- TASK ITEM: The response must consist of all the entries, duplicated without alteration.

- Collected data:

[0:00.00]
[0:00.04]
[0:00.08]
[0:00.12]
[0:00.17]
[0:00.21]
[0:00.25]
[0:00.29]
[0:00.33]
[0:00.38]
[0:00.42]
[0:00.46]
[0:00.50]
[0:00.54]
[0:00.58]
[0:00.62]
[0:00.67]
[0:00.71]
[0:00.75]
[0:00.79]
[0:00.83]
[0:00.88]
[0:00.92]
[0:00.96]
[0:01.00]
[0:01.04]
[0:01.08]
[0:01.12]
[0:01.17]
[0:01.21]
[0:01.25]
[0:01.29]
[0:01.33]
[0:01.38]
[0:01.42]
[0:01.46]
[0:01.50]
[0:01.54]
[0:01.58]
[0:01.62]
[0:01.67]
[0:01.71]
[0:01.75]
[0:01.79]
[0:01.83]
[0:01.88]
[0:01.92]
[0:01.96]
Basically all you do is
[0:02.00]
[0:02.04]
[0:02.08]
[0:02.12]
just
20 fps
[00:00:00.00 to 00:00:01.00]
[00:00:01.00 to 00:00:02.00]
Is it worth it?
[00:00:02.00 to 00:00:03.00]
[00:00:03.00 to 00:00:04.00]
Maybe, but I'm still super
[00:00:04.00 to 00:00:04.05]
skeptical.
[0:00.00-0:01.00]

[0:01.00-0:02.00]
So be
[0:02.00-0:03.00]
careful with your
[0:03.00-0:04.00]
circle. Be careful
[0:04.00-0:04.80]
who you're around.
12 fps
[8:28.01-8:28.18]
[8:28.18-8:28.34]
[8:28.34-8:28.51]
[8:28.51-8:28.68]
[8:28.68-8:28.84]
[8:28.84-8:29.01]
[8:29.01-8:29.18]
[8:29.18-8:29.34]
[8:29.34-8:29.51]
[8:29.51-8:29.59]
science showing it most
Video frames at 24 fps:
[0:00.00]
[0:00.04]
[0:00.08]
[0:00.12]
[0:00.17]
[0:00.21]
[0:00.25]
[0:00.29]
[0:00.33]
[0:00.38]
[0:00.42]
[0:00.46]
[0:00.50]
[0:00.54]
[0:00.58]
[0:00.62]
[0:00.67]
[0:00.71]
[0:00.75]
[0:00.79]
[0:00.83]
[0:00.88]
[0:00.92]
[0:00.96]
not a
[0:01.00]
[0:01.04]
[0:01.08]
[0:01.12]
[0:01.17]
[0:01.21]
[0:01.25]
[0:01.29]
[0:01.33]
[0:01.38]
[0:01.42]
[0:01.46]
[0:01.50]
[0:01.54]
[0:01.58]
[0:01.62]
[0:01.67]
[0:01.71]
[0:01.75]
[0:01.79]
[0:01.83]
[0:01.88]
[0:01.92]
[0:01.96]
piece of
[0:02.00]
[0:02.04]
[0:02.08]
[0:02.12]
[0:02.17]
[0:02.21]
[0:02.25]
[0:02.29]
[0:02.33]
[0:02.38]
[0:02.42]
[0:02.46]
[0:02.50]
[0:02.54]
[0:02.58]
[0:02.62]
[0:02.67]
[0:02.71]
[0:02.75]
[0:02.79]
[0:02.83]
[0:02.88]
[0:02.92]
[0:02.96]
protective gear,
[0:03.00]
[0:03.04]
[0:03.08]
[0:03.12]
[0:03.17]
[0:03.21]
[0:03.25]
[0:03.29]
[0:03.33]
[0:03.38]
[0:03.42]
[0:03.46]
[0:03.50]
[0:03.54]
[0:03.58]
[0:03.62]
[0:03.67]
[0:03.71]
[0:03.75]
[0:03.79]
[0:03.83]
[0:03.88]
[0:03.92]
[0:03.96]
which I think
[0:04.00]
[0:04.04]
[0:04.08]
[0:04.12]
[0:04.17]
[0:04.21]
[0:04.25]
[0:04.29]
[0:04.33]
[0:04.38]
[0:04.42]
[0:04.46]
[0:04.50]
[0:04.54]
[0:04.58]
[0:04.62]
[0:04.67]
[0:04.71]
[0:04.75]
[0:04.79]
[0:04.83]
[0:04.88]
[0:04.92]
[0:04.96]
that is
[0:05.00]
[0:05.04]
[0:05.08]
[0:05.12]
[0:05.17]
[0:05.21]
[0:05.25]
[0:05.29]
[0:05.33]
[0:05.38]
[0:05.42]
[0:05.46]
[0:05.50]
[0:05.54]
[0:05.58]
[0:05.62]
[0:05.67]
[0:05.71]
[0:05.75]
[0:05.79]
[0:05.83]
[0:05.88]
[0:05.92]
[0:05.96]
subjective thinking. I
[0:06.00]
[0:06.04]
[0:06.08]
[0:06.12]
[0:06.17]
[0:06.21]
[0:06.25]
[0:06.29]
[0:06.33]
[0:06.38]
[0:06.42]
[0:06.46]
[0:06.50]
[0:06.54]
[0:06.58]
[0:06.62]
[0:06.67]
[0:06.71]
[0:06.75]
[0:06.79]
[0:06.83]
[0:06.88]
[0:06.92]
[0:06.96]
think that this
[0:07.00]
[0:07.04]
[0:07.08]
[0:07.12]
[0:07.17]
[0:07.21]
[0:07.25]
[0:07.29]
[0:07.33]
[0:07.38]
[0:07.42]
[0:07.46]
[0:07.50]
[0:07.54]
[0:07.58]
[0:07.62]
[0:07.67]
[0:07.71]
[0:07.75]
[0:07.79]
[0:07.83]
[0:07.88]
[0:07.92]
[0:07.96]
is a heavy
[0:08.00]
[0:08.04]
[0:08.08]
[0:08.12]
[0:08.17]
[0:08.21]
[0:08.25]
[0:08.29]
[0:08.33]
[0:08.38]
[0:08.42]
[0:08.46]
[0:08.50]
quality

- TASK OUTPUT:
[0:00.00]
[0:00.04]
[0:00.08]
[0:00.12]
[0:00.17]
[0:00.21]
[0:00.25]
[0:00.29]
[0:00.33]
[0:00.38]
[0:00.42]
[0:00.46]
[0:00.50]
[0:00.54]
[0:00.58]
[0:00.62]
[0:00.67]
[0:00.71]
[0:00.75]
[0:00.79]
[0:00.83]
[0:00.88]
[0:00.92]
[0:00.96]
[0:01.00]
[0:01.04]
[0:01.08]
[0:01.12]
[0:01.17]
[0:01.21]
[0:01.25]
[0:01.29]
[0:01.33]
[0:01.38]
[0:01.42]
[0:01.46]
[0:01.50]
[0:01.54]
[0:01.58]
[0:01.62]
[0:01.67]
[0:01.71]
[0:01.75]
[0:01.79]
[0:01.83]
[0:01.88]
[0:01.92]
[0:01.96]
Basically all you do is
[0:02.00]
[0:02.04]
[0:02.08]
[0:02.12]
just
20 fps
[00:00:00.00 to 00:00:01.00]
[00:00:01.00 to 00:00:02.00]
Is it worth it?
[00:00:02.00 to 00:00:03.00]
[00:00:03.00 to 00:00:04.00]
Maybe, but I'm still super
[00:00:04.00 to 00:00:04.05]
skeptical.
[0:00.00-0:01.00]

[0:01.00-0:02.00]
So be
[0:02.00-0:03.00]
careful with your
[0:03.00-0:04.00]
circle. Be careful
[0:04.00-0:04.80]
who you're around.
12 fps
[8:28.01-8:28.18]
[8:28.18-8:28.34]
[8:28.34-8:28.51]
[8:28.51-8:28.68]
[8:28.68-8:28.84]
[8:28.84-8:29.01]
[8:29.01-8:29.18]
[8:29.18-8:29.34]
[8:29.34-8:29.51]
[8:29.51-8:29.59]
science showing it most
Video frames at 24 fps:
[0:00.00]
[0:00.04]
[0:00.08]
[0:00.12]
[0:00.17]
[0:00.21]
[0:00.25]
[0:00.29]
[0:00.33]
[0:00.38]
[0:00.42]
[0:00.46]
[0:00.50]
[0:00.54]
[0:00.58]
[0:00.62]
[0:00.67]
[0:00.71]
[0:00.75]
[0:00.79]
[0:00.83]
[0:00.88]
[0:00.92]
[0:00.96]
not a
[0:01.00]
[0:01.04]
[0:01.08]
[0:01.12]
[0:01.17]
[0:01.21]
[0:01.25]
[0:01.29]
[0:01.33]
[0:01.38]
[0:01.42]
[0:01.46]
[0:01.50]
[0:01.54]
[0:01.58]
[0:01.62]
[0:01.67]
[0:01.71]
[0:01.75]
[0:01.79]
[0:01.83]
[0:01.88]
[0:01.92]
[0:01.96]
piece of
[0:02.00]
[0:02.04]
[0:02.08]
[0:02.12]
[0:02.17]
[0:02.21]
[0:02.25]
[0:02.29]
[0:02.33]
[0:02.38]
[0:02.42]
[0:02.46]
[0:02.50]
[0:02.54]
[0:02.58]
[0:02.62]
[0:02.67]
[0:02.71]
[0:02.75]
[0:02.79]
[0:02.83]
[0:02.88]
[0:02.92]
[0:02.96]
protective gear,
[0:03.00]
[0:03.04]
[0:03.08]
[0:03.12]
[0:03.17]
[0:03.21]
[0:03.25]
[0:03.29]
[0:03.33]
[0:03.38]
[0:03.42]
[0:03.46]
[0:03.50]
[0:03.54]
[0:03.58]
[0:03.62]
[0:03.67]
[0:03.71]
[0:03.75]
[0:03.79]
[0:03.83]
[0:03.88]
[0:03.92]
[0:03.96]
which I think
[0:04.00]
[0:04.04]
[0:04.08]
[0:04.12]
[0:04.17]
[0:04.21]
[0:04.25]
[0:04.29]
[0:04.33]
[0:04.38]
[0:04.42]
[0:04.46]
[0:04.50]
[0:04.54]
[0:04.58]
[0:04.62]
[0:04.67]
[0:04.71]
[0:04.75]
[0:04.79]
[0:04.83]
[0:04.88]
[0:04.92]
[0:04.96]
that is
[0:05.00]
[0:05.04]
[0:05.08]
[0:05.12]
[0:05.17]
[0:05.21]
[0:05.25]
[0:05.29]
[0:05.33]
[0:05.38]
[0:05.42]
[0:05.46]
[0:05.50]
[0:05.54]
[0:05.58]
[0:05.62]
[0:05.67]
[0:05.71]
[0:05.75]
[0:05.79]
[0:05.83]
[0:05.88]
[0:05.92]
[0:05.96]
subjective thinking. I
[0:06.00]
[0:06.04]
[0:06.08]
[0:06.12]
[0:06.17]
[0:06.21]
[0:06.25]
[0:06.29]
[0:06.33]
[0:06.38]
[0:06.42]
[0:06.46]
[0:06.50]
[0:06.54]
[0:06.58]
[0:06.62]
[0:06.67]
[0:06.71]
[0:06.75]
[0:06.79]
[0:06.83]
[0:06.88]
[0:06.92]
[0:06.96]
think that this
[0:07.00]
[0:07.04]
[0:07.08]
[0:07.12]
[0:07.17]
[0:07.21]
[0:07.25]
[0:07.29]
[0:07.33]
[0:07.38]
[0:07.42]
[0:07.46]
[0:07.50]
[0:07.54]
[0:07.58]
[0:07.62]
[0:07.67]
[0:07.71]
[0:07.75]
[0:07.79]
[0:07.83]
[0:07.88]
[0:07.92]
[0:07.96]
is a heavy
[0:08.00]
[0:08.04]
[0:08.08]
[0:08.12]
[0:08.17]
[0:08.21]
[0:08.25]
[0:08.29]
[0:08.33]
[0:08.38]
[0:08.42]
[0:08.46]
[0:08.50]
quality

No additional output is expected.